• **What is needed**
Find the lines of the listing that contain the string "Transcript", and return them.

________

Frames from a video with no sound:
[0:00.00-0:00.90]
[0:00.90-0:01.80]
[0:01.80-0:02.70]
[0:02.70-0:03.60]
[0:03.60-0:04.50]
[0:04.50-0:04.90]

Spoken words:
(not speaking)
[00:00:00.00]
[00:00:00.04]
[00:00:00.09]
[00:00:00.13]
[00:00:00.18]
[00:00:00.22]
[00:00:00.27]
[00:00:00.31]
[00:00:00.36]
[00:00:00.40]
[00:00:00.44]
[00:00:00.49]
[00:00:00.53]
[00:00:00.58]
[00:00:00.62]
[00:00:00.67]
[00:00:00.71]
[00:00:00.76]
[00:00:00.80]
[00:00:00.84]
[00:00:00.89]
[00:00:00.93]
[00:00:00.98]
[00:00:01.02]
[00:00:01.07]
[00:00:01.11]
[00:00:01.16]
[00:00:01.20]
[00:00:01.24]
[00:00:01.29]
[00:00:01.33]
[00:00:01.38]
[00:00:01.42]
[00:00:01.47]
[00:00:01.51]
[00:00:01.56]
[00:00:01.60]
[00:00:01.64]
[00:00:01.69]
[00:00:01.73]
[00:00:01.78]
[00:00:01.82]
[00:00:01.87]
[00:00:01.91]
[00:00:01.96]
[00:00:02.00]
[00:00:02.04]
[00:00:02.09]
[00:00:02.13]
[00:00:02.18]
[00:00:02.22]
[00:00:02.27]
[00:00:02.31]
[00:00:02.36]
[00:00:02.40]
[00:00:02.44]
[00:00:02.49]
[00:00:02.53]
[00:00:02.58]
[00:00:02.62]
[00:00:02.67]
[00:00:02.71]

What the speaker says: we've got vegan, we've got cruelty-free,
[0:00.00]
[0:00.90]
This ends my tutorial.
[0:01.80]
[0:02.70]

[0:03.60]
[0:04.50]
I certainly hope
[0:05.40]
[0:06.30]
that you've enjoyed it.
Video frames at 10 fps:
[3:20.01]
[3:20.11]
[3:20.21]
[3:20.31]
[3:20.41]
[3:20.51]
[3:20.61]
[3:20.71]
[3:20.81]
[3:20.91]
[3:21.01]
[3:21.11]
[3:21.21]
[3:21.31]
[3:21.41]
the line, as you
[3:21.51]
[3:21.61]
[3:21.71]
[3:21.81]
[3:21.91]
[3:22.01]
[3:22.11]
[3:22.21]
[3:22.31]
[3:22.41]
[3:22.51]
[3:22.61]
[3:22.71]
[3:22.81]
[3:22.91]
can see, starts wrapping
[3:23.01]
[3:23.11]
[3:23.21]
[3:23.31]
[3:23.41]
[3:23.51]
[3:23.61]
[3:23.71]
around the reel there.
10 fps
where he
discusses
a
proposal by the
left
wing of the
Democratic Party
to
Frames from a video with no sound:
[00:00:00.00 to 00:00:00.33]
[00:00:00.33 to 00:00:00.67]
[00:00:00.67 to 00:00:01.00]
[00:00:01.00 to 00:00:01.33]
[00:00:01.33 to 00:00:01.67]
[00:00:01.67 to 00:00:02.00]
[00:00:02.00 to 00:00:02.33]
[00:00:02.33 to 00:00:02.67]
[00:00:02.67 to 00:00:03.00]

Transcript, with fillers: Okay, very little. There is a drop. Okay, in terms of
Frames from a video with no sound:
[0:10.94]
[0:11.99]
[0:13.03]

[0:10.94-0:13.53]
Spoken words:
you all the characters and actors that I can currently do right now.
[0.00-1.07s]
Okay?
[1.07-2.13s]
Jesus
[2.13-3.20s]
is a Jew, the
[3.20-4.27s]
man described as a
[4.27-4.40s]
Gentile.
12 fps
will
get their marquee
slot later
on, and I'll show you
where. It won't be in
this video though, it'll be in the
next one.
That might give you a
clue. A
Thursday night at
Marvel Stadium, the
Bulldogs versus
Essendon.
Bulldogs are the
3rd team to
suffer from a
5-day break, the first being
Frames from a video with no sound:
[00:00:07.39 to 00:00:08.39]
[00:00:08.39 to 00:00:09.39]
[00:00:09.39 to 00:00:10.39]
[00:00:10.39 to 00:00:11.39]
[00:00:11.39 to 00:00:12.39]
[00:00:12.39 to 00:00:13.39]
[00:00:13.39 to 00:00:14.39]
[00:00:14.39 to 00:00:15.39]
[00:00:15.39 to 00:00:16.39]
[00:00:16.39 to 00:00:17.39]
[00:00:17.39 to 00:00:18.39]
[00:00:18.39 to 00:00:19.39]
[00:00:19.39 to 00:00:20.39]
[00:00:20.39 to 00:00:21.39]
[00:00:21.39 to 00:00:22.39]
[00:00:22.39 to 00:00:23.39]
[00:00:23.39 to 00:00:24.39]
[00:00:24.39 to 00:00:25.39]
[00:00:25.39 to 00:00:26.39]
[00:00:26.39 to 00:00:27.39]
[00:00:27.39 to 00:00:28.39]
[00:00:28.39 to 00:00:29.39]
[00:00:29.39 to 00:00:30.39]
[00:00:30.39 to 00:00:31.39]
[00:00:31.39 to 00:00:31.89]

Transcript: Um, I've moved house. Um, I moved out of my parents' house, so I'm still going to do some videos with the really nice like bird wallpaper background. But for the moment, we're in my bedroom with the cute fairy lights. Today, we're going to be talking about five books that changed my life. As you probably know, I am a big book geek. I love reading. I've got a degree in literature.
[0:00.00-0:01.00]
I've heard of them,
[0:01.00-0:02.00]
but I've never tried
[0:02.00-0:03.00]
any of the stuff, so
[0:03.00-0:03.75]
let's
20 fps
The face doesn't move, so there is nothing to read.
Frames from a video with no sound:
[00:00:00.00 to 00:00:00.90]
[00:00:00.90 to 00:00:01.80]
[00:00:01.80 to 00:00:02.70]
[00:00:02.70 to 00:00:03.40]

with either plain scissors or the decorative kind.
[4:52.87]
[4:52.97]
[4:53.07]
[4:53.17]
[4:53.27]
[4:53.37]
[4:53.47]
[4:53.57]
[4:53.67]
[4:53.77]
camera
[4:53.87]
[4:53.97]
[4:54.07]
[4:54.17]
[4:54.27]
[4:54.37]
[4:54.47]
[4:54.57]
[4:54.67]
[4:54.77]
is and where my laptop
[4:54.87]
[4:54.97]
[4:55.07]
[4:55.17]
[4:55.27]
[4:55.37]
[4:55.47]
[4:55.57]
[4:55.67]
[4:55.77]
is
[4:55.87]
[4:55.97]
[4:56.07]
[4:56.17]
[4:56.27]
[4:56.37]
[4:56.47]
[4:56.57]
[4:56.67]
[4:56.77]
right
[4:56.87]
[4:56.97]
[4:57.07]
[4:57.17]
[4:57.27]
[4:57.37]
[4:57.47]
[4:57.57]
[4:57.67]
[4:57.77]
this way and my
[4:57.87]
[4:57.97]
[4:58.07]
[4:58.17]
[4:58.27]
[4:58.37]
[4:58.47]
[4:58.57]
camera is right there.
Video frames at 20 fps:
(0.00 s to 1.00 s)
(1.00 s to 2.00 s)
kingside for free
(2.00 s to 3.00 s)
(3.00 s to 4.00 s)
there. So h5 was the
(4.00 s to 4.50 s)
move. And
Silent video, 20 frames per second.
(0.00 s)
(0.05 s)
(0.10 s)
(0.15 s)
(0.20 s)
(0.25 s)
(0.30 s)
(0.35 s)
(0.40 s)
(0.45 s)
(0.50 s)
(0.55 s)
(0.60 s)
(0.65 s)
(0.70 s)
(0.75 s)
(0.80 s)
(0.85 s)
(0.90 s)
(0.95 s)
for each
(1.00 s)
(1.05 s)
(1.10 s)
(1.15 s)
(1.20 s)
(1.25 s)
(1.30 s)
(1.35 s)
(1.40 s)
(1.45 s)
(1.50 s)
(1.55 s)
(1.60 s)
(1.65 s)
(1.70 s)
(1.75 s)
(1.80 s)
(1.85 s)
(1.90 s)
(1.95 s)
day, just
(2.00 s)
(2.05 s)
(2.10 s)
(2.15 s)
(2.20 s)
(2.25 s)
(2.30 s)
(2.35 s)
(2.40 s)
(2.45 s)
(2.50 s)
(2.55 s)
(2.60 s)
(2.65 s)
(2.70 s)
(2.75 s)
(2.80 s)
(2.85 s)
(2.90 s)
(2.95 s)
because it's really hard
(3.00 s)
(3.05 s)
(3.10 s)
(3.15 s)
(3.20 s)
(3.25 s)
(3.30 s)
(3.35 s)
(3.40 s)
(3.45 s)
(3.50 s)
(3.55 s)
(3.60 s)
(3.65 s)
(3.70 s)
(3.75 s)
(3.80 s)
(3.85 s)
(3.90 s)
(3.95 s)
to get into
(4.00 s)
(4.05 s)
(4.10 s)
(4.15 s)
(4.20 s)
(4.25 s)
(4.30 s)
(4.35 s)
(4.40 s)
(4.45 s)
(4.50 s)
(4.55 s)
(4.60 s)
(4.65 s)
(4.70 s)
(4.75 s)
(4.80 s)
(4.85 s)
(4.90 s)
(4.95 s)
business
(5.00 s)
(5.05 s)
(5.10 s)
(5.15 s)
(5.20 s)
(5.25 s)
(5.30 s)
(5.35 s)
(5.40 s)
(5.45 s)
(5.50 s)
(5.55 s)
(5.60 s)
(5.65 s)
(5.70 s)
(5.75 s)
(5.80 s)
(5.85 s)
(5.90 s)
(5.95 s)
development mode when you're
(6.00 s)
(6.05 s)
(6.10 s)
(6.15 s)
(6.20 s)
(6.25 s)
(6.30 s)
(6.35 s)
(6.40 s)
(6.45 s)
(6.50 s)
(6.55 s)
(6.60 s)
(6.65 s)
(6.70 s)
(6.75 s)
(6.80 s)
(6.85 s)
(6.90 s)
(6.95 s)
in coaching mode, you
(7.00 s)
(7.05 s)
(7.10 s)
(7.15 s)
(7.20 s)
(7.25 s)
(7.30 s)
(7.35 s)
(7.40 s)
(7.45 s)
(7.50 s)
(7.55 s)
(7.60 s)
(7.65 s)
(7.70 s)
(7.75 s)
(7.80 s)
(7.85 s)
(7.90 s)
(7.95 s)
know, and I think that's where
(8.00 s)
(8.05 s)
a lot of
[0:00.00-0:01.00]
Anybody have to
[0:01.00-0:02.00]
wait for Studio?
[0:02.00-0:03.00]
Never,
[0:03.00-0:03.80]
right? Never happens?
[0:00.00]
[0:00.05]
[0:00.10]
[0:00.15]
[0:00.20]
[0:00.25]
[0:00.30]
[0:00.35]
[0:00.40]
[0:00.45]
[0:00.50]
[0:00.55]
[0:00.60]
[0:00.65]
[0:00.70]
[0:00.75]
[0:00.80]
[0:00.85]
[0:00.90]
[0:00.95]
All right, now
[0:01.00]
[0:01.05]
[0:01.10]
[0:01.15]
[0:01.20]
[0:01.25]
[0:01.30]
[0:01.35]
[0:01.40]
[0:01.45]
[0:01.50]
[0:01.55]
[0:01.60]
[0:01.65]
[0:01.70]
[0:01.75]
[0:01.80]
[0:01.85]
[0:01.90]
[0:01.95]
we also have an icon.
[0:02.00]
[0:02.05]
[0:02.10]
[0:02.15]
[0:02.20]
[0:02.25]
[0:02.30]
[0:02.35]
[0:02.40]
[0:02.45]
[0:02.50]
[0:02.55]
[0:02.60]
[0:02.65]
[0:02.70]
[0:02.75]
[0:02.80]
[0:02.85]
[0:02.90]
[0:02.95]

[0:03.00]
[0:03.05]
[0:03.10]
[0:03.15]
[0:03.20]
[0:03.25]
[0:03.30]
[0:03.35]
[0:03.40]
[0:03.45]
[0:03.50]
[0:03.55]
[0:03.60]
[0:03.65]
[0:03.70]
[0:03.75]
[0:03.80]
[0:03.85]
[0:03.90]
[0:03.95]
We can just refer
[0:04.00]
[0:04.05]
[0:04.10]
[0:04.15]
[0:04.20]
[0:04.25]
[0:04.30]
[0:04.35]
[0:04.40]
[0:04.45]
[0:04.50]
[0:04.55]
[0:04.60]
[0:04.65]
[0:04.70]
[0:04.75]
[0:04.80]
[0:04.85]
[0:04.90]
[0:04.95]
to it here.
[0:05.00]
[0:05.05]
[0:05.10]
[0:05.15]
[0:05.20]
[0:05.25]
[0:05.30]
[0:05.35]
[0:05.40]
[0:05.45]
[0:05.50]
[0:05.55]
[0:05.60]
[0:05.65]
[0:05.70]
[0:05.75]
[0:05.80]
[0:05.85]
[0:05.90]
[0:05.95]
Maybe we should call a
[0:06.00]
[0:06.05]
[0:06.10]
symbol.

________

• **Response below**
Transcript, with fillers: Okay, very little. There is a drop. Okay, in terms of
Transcript: Um, I've moved house. Um, I moved out of my parents' house, so I'm still going to do some videos with the really nice like bird wallpaper background. But for the moment, we're in my bedroom with the cute fairy lights. Today, we're going to be talking about five books that changed my life. As you probably know, I am a big book geek. I love reading. I've got a degree in literature.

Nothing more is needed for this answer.